Your responses/questions have used words like "universalism" and "emergent/emerging" and even someone named "Doug Pagitt." For me to try and give clarity to those would be attempting to bring some skill or savvy to this; that's not what the Shame is. Furthermore, my nose tells me you're looking for an answer rather than clarity and those are two entirely different things. Your scant profile indicates you're a student, so I'd say be a student; wrestle with these things and come to an answer for yourself. Your ability to craftily use words like that and put webcasts in the heart of blog comments, something I still can't do, indicates you're above the bar in resourcefulness.

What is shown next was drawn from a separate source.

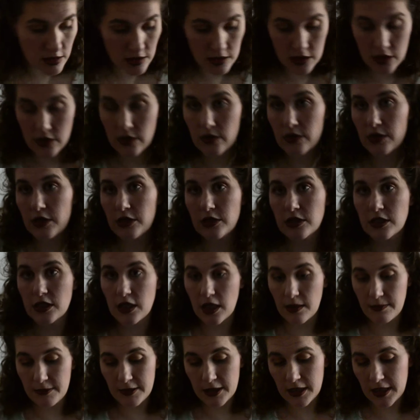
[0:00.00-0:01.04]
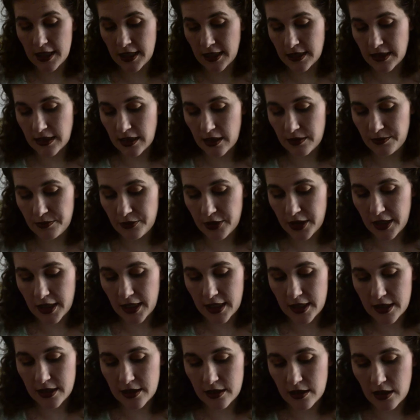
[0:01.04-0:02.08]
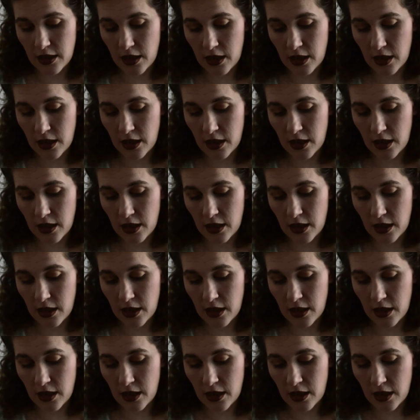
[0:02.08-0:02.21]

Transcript: So there's a couple of things I'll bring on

And while your gentleness stands in contrast to old mr. spurgeon, I wouldn't be too hard on him. We all have places in our lives that cause us to speak or act in those tones. In fact, when it comes to being self-righteous and arrogant, I'm afraid I've got him beat by a mile; that "chief of sinners" stuff you may have read of.
You asked about a book recommendation to help you in your quest to "fit in." I'd suggest The Work of Wolves by Kent Meyers. It speaks of a kind of universalism, that of becoming a man and stepping away from the views of others and standing in your own boots. It beautifully shows how resistant we are to emerging into something or someone new, but how necessary that is for life. It's not leaving your roots, but it's branching out in new ways to catch the sun. It doesn't have anyone named Doug Pagitt in it, but it does follow the life of Carson Fielding, a horse-whisperer of sorts, and the ways in which his preternatural gift is only fully realized in the presence of others. He realizes that it's not all about him, but in a way it is all about him. Risk. Gamble. Paradox. Image. Metaphor. The kind of book that sits on the shelf of the Dirty Shame.
I'm truly thankful you've found some of this enjoyable. I guess miracles still happen.